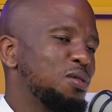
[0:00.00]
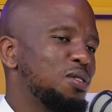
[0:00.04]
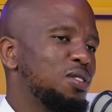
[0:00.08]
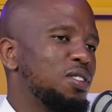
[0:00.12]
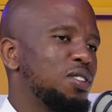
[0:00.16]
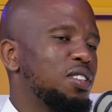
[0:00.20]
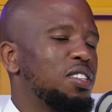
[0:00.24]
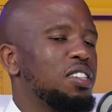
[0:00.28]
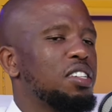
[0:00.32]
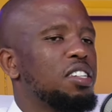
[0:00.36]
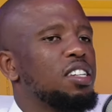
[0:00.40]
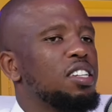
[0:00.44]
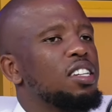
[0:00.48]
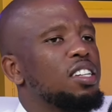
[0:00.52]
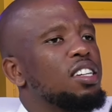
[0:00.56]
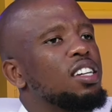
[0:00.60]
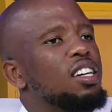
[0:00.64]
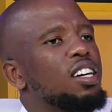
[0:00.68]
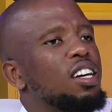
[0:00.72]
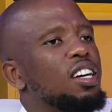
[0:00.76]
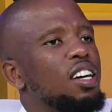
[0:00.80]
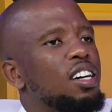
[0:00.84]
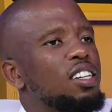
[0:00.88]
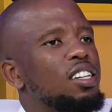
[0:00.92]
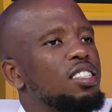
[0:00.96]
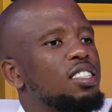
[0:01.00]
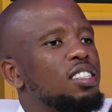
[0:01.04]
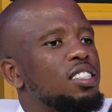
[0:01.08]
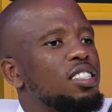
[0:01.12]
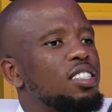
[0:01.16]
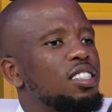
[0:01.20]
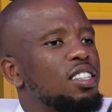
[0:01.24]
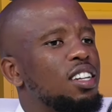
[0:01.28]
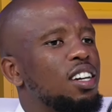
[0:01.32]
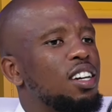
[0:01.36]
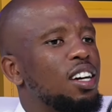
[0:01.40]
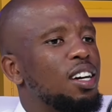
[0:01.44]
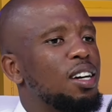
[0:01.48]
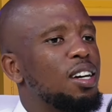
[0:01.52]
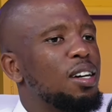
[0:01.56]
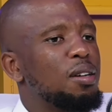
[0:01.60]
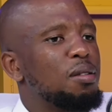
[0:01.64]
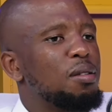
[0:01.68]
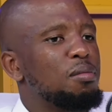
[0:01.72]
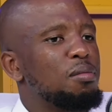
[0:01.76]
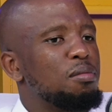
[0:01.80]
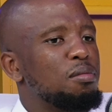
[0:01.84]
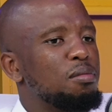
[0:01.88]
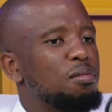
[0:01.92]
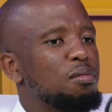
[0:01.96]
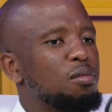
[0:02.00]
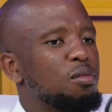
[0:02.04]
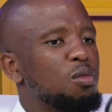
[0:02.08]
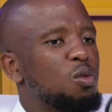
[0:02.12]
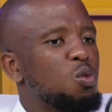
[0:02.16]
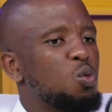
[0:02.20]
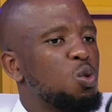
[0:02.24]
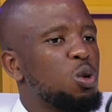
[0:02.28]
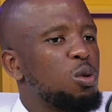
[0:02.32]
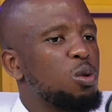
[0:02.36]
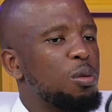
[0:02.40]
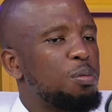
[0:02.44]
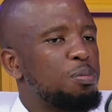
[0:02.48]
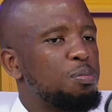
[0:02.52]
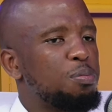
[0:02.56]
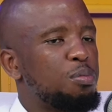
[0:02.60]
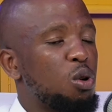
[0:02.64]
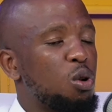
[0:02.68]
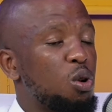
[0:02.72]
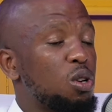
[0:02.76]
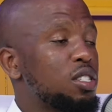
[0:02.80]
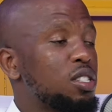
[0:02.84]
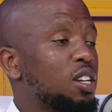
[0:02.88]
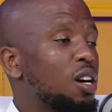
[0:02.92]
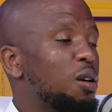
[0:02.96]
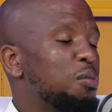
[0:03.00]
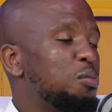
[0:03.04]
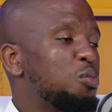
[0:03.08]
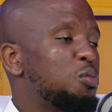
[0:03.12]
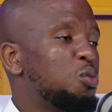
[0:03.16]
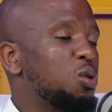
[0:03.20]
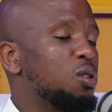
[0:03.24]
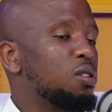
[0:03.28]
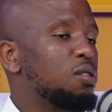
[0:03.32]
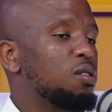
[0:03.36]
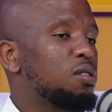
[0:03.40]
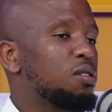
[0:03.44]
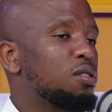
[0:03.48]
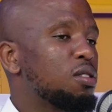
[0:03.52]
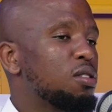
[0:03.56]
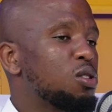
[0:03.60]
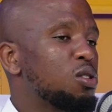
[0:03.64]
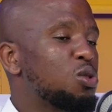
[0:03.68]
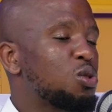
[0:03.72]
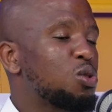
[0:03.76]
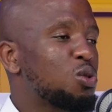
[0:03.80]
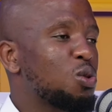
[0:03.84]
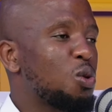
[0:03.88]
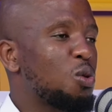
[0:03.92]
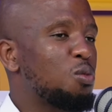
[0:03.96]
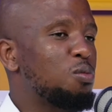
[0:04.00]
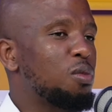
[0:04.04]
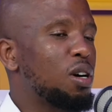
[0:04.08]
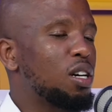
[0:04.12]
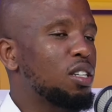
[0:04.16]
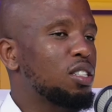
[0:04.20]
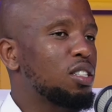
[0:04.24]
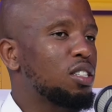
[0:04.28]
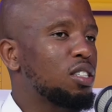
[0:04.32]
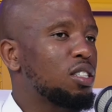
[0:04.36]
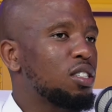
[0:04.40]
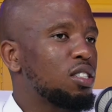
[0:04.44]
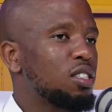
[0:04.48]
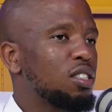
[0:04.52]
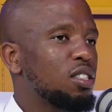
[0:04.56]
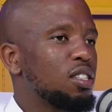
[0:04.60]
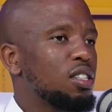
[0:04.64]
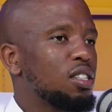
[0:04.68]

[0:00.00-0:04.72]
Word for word: Mm. And um, we were brought up with so much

++++++++++

Task to complete
Your reply should be the entries above, repeated exactly and free of pictures.

Expected output
[0:00.00]
[0:00.04]
[0:00.08]
[0:00.12]
[0:00.16]
[0:00.20]
[0:00.24]
[0:00.28]
[0:00.32]
[0:00.36]
[0:00.40]
[0:00.44]
[0:00.48]
[0:00.52]
[0:00.56]
[0:00.60]
[0:00.64]
[0:00.68]
[0:00.72]
[0:00.76]
[0:00.80]
[0:00.84]
[0:00.88]
[0:00.92]
[0:00.96]
[0:01.00]
[0:01.04]
[0:01.08]
[0:01.12]
[0:01.16]
[0:01.20]
[0:01.24]
[0:01.28]
[0:01.32]
[0:01.36]
[0:01.40]
[0:01.44]
[0:01.48]
[0:01.52]
[0:01.56]
[0:01.60]
[0:01.64]
[0:01.68]
[0:01.72]
[0:01.76]
[0:01.80]
[0:01.84]
[0:01.88]
[0:01.92]
[0:01.96]
[0:02.00]
[0:02.04]
[0:02.08]
[0:02.12]
[0:02.16]
[0:02.20]
[0:02.24]
[0:02.28]
[0:02.32]
[0:02.36]
[0:02.40]
[0:02.44]
[0:02.48]
[0:02.52]
[0:02.56]
[0:02.60]
[0:02.64]
[0:02.68]
[0:02.72]
[0:02.76]
[0:02.80]
[0:02.84]
[0:02.88]
[0:02.92]
[0:02.96]
[0:03.00]
[0:03.04]
[0:03.08]
[0:03.12]
[0:03.16]
[0:03.20]
[0:03.24]
[0:03.28]
[0:03.32]
[0:03.36]
[0:03.40]
[0:03.44]
[0:03.48]
[0:03.52]
[0:03.56]
[0:03.60]
[0:03.64]
[0:03.68]
[0:03.72]
[0:03.76]
[0:03.80]
[0:03.84]
[0:03.88]
[0:03.92]
[0:03.96]
[0:04.00]
[0:04.04]
[0:04.08]
[0:04.12]
[0:04.16]
[0:04.20]
[0:04.24]
[0:04.28]
[0:04.32]
[0:04.36]
[0:04.40]
[0:04.44]
[0:04.48]
[0:04.52]
[0:04.56]
[0:04.60]
[0:04.64]
[0:04.68]

[0:00.00-0:04.72]
Word for word: Mm. And um, we were brought up with so much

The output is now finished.